╭──
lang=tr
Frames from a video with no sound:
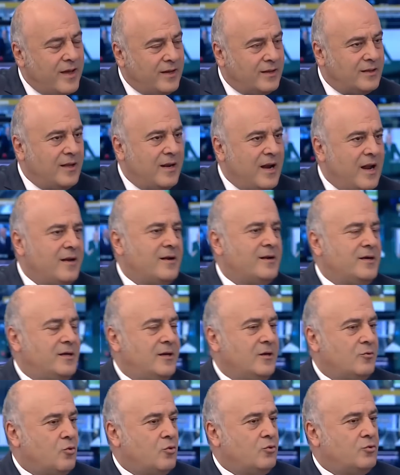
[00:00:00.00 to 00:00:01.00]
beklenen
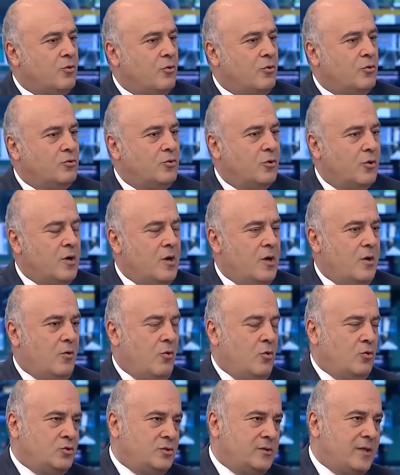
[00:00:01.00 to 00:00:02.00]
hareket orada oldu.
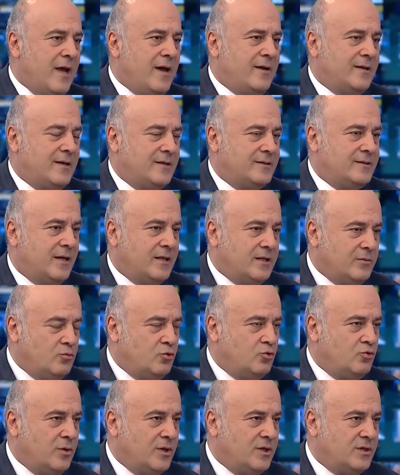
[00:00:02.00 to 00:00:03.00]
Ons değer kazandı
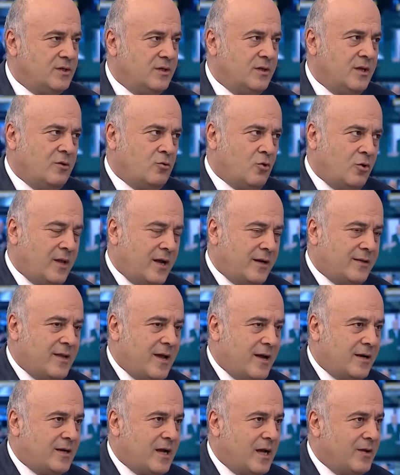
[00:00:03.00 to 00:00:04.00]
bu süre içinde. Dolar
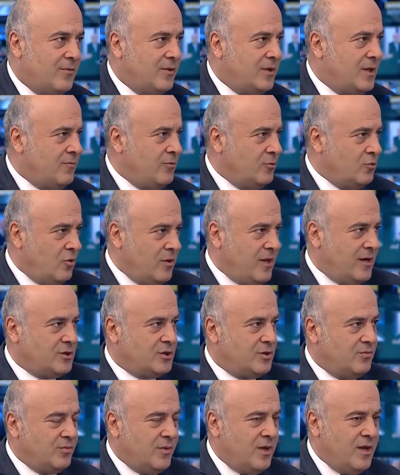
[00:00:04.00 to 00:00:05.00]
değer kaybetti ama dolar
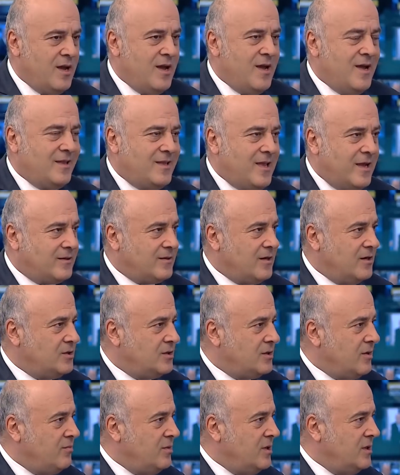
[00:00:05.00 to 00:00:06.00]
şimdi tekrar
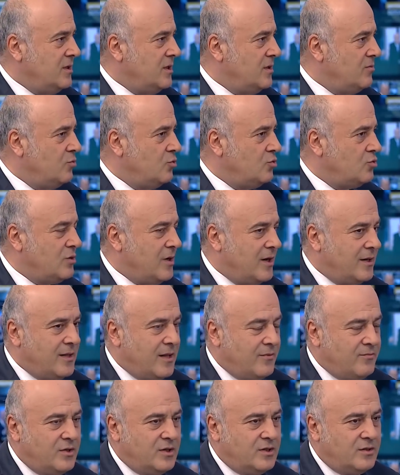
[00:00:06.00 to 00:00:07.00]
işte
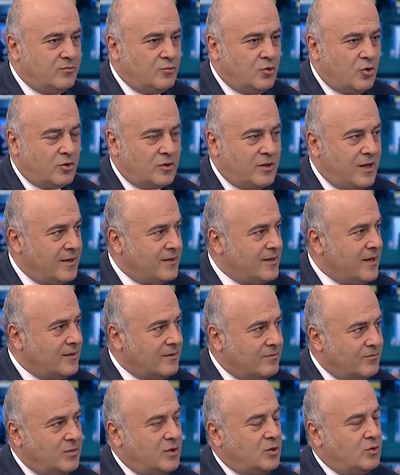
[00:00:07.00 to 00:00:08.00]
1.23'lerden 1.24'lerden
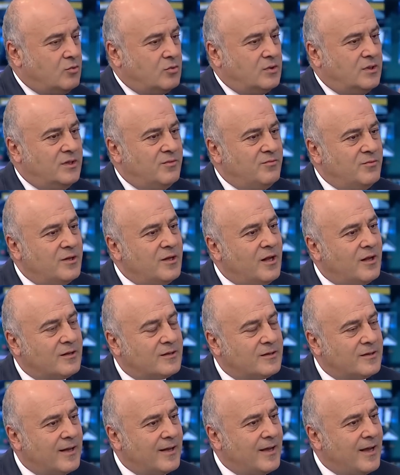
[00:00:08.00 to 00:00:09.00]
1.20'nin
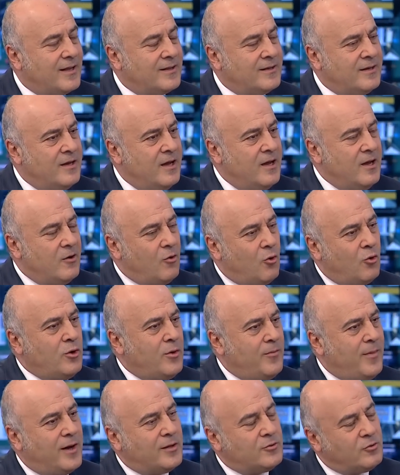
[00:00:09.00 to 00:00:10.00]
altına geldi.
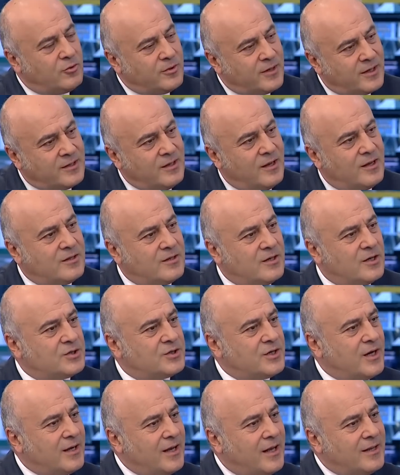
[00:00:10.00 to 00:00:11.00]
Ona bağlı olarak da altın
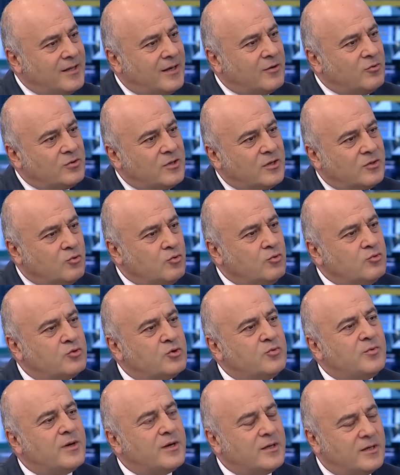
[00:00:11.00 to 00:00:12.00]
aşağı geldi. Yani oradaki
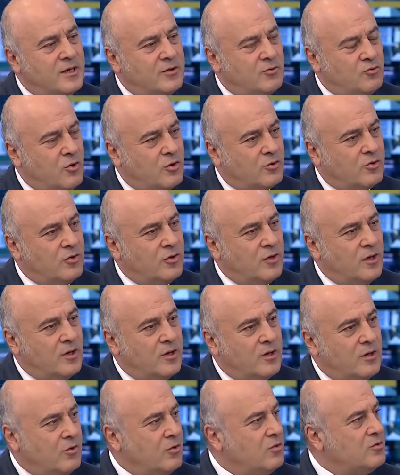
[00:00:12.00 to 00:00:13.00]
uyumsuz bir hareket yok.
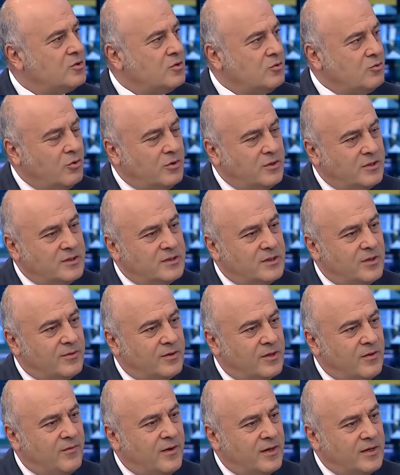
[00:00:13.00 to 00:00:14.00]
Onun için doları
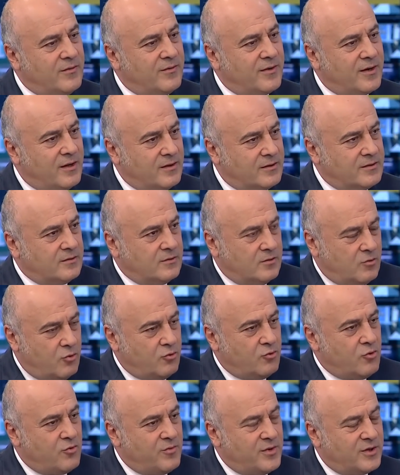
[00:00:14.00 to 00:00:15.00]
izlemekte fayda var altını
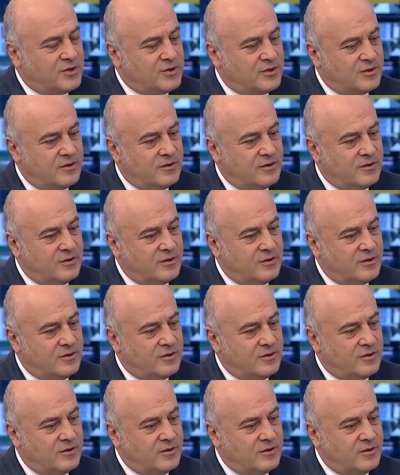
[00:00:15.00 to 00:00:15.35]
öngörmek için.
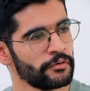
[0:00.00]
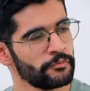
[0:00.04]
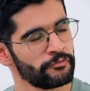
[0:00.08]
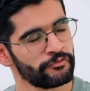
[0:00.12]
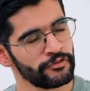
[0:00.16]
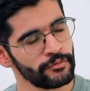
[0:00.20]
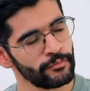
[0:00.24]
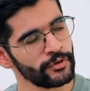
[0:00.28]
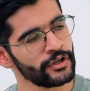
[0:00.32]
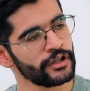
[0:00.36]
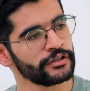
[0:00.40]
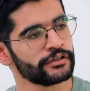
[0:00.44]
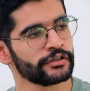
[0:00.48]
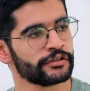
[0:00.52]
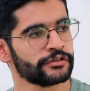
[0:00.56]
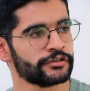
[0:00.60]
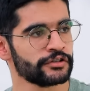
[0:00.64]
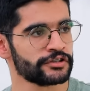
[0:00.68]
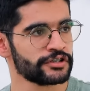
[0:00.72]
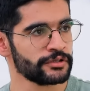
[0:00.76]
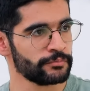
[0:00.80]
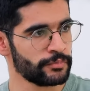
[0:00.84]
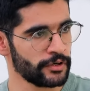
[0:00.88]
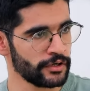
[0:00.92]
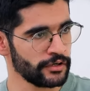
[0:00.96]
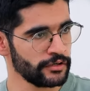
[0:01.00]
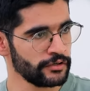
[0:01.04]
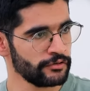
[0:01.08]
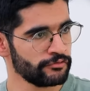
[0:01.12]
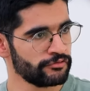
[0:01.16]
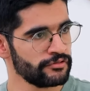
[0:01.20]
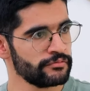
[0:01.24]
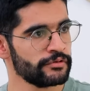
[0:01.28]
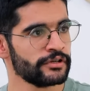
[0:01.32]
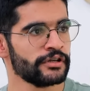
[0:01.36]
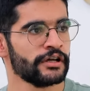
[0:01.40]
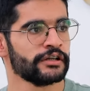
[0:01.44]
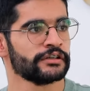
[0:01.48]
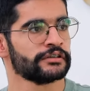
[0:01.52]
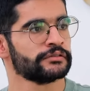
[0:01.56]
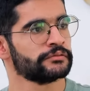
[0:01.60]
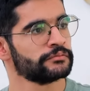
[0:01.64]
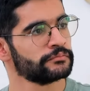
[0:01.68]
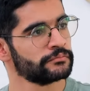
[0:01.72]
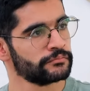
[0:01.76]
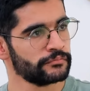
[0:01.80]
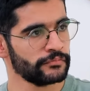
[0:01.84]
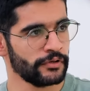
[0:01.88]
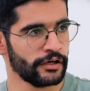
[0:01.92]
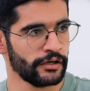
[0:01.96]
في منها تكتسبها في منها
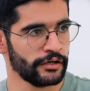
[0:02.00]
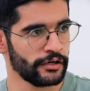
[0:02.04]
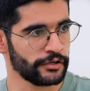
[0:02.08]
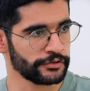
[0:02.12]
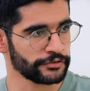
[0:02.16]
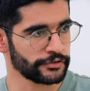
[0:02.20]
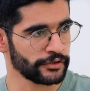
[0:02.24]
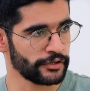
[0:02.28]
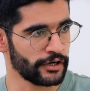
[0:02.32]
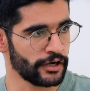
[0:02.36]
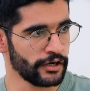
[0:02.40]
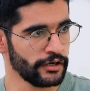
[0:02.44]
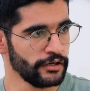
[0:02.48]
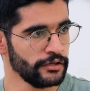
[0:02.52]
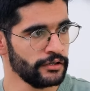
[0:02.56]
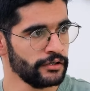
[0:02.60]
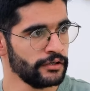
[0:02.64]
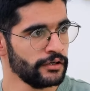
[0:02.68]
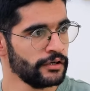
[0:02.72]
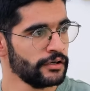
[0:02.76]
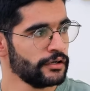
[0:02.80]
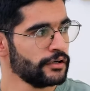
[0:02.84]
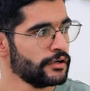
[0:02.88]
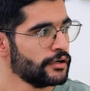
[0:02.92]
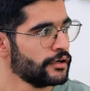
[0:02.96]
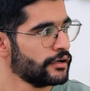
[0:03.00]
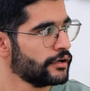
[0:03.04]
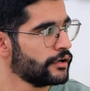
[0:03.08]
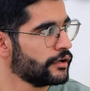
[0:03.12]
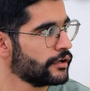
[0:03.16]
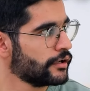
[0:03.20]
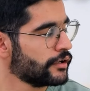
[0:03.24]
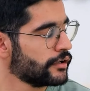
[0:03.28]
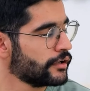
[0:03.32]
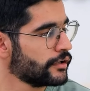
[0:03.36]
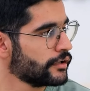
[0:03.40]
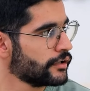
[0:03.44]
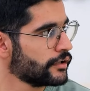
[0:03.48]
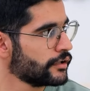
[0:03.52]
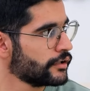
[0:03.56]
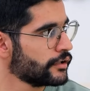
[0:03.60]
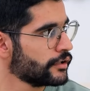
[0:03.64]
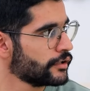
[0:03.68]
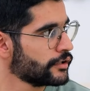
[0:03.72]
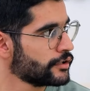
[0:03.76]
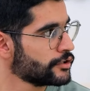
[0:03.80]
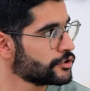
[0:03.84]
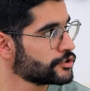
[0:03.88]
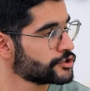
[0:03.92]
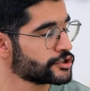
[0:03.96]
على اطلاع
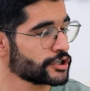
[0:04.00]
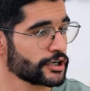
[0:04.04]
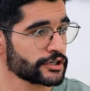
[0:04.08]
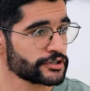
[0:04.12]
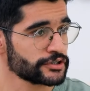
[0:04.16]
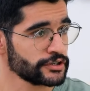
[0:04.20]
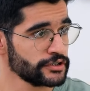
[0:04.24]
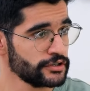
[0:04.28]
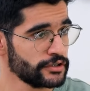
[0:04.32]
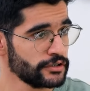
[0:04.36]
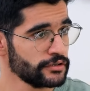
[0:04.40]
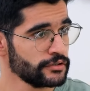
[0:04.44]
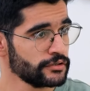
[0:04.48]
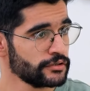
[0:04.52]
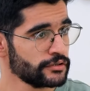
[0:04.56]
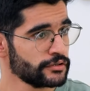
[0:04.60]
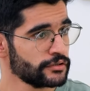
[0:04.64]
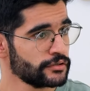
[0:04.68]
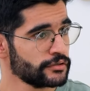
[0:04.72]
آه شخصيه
╰──
■ **What you are asked to do**: Repeat every record exactly, but not the pictures.

■ **Answer to this exercise**:
lang=tr
Frames from a video with no sound:
[00:00:00.00 to 00:00:01.00]
beklenen
[00:00:01.00 to 00:00:02.00]
hareket orada oldu.
[00:00:02.00 to 00:00:03.00]
Ons değer kazandı
[00:00:03.00 to 00:00:04.00]
bu süre içinde. Dolar
[00:00:04.00 to 00:00:05.00]
değer kaybetti ama dolar
[00:00:05.00 to 00:00:06.00]
şimdi tekrar
[00:00:06.00 to 00:00:07.00]
işte
[00:00:07.00 to 00:00:08.00]
1.23'lerden 1.24'lerden
[00:00:08.00 to 00:00:09.00]
1.20'nin
[00:00:09.00 to 00:00:10.00]
altına geldi.
[00:00:10.00 to 00:00:11.00]
Ona bağlı olarak da altın
[00:00:11.00 to 00:00:12.00]
aşağı geldi. Yani oradaki
[00:00:12.00 to 00:00:13.00]
uyumsuz bir hareket yok.
[00:00:13.00 to 00:00:14.00]
Onun için doları
[00:00:14.00 to 00:00:15.00]
izlemekte fayda var altını
[00:00:15.00 to 00:00:15.35]
öngörmek için.
[0:00.00]
[0:00.04]
[0:00.08]
[0:00.12]
[0:00.16]
[0:00.20]
[0:00.24]
[0:00.28]
[0:00.32]
[0:00.36]
[0:00.40]
[0:00.44]
[0:00.48]
[0:00.52]
[0:00.56]
[0:00.60]
[0:00.64]
[0:00.68]
[0:00.72]
[0:00.76]
[0:00.80]
[0:00.84]
[0:00.88]
[0:00.92]
[0:00.96]
[0:01.00]
[0:01.04]
[0:01.08]
[0:01.12]
[0:01.16]
[0:01.20]
[0:01.24]
[0:01.28]
[0:01.32]
[0:01.36]
[0:01.40]
[0:01.44]
[0:01.48]
[0:01.52]
[0:01.56]
[0:01.60]
[0:01.64]
[0:01.68]
[0:01.72]
[0:01.76]
[0:01.80]
[0:01.84]
[0:01.88]
[0:01.92]
[0:01.96]
في منها تكتسبها في منها
[0:02.00]
[0:02.04]
[0:02.08]
[0:02.12]
[0:02.16]
[0:02.20]
[0:02.24]
[0:02.28]
[0:02.32]
[0:02.36]
[0:02.40]
[0:02.44]
[0:02.48]
[0:02.52]
[0:02.56]
[0:02.60]
[0:02.64]
[0:02.68]
[0:02.72]
[0:02.76]
[0:02.80]
[0:02.84]
[0:02.88]
[0:02.92]
[0:02.96]
[0:03.00]
[0:03.04]
[0:03.08]
[0:03.12]
[0:03.16]
[0:03.20]
[0:03.24]
[0:03.28]
[0:03.32]
[0:03.36]
[0:03.40]
[0:03.44]
[0:03.48]
[0:03.52]
[0:03.56]
[0:03.60]
[0:03.64]
[0:03.68]
[0:03.72]
[0:03.76]
[0:03.80]
[0:03.84]
[0:03.88]
[0:03.92]
[0:03.96]
على اطلاع
[0:04.00]
[0:04.04]
[0:04.08]
[0:04.12]
[0:04.16]
[0:04.20]
[0:04.24]
[0:04.28]
[0:04.32]
[0:04.36]
[0:04.40]
[0:04.44]
[0:04.48]
[0:04.52]
[0:04.56]
[0:04.60]
[0:04.64]
[0:04.68]
[0:04.72]
آه شخصيه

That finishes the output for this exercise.